Abstract

Fe-doped ZnO (Fe–ZnO) mesoporous nanoparticles have been synthesized via a facile hydrothermal method, which utilizes pluronic triblock copolymer polyethylene glycol–polypropylene glycol–polyethylene glycol (PEO-PPO-PEO) as the pore-forming agent. Fe–ZnO composites have an unique porous structure. Their pore sizes increase with Fe-doping concentration and reach a maximum as Fe concentration is 15 at.%; the specific surface area of synthesized mesoporous Fe–ZnO nanoparticles reaches a maximum as the Fe concentration is about 11 at.%. Electron microscopy, vapor pressure isotherm measurements and photoluminescence (PL) were used to characterize synthesized Fe–ZnO composites. Fe–ZnO-based gas sensors exhibit excellent response in detecting ethanol; the sensing response of Fe(11 at.%)–ZnO reaches 319.8, which is significantly higher than most of the ZnO-based gaseous sensors. The improved sensitivity is ascribed to the increase of oxygen-related defects and specific surface area of Fe–ZnO composites.

中文翻译：

---

最佳Fe-ZnO介孔纳米粒子的乙醇气敏特性改善

摘要

掺铁的ZnO（Fe–ZnO）介孔纳米粒子是通过简便的水热方法合成的，该方法利用普朗尼克三嵌段共聚物聚乙二醇–聚丙二醇–聚乙二醇（PEO-PPO-PEO）作为成孔剂。

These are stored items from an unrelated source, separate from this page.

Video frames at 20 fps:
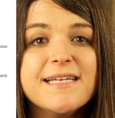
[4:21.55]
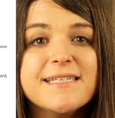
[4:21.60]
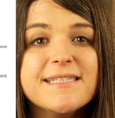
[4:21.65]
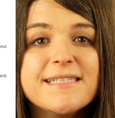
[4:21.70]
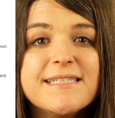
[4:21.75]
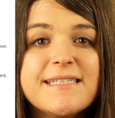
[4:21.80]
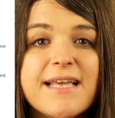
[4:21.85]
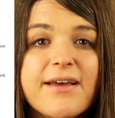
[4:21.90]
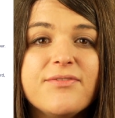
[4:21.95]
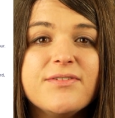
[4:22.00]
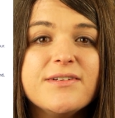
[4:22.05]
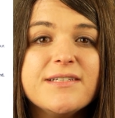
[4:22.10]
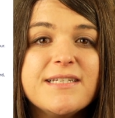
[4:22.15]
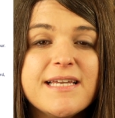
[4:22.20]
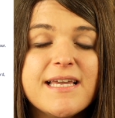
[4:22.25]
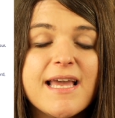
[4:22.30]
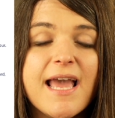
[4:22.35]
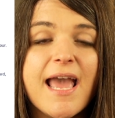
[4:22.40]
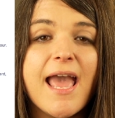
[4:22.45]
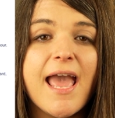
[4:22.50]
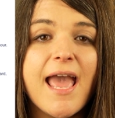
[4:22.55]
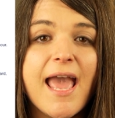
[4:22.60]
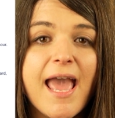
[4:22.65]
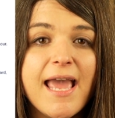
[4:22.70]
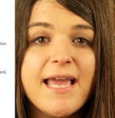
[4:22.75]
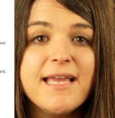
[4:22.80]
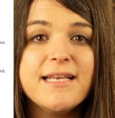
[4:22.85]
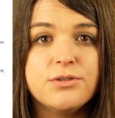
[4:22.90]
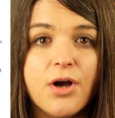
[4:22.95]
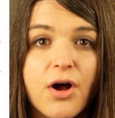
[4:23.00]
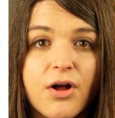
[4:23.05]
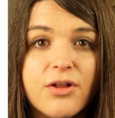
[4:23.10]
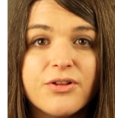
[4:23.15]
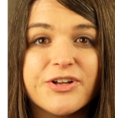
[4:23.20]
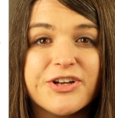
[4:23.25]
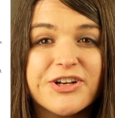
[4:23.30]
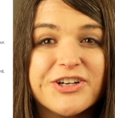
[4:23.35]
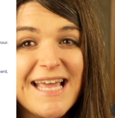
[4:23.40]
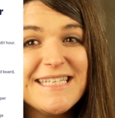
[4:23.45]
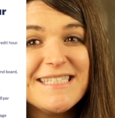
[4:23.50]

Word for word: seventy-eight dollars.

Fe-ZnO复合材料具有独特的多孔结构。它们的孔径随Fe掺杂浓度的增加而增加，并在Fe浓度为15 at。％时达到最大值。当Fe浓度约为11 at。％时，合成的中孔Fe-ZnO纳米粒子的比表面积达到最大值。电子显微镜，蒸气压等温线测量和光致发光（PL）用于表征合成的Fe–ZnO复合材料。基于Fe–ZnO的气体传感器在检测乙醇中表现出出色的响应；Fe（11 at。％）– ZnO的传感响应达到319.8，远高于大多数基于ZnO的气态传感器。灵敏度的提高归因于与氧有关的缺陷和Fe-ZnO复合材料比表面积的增加。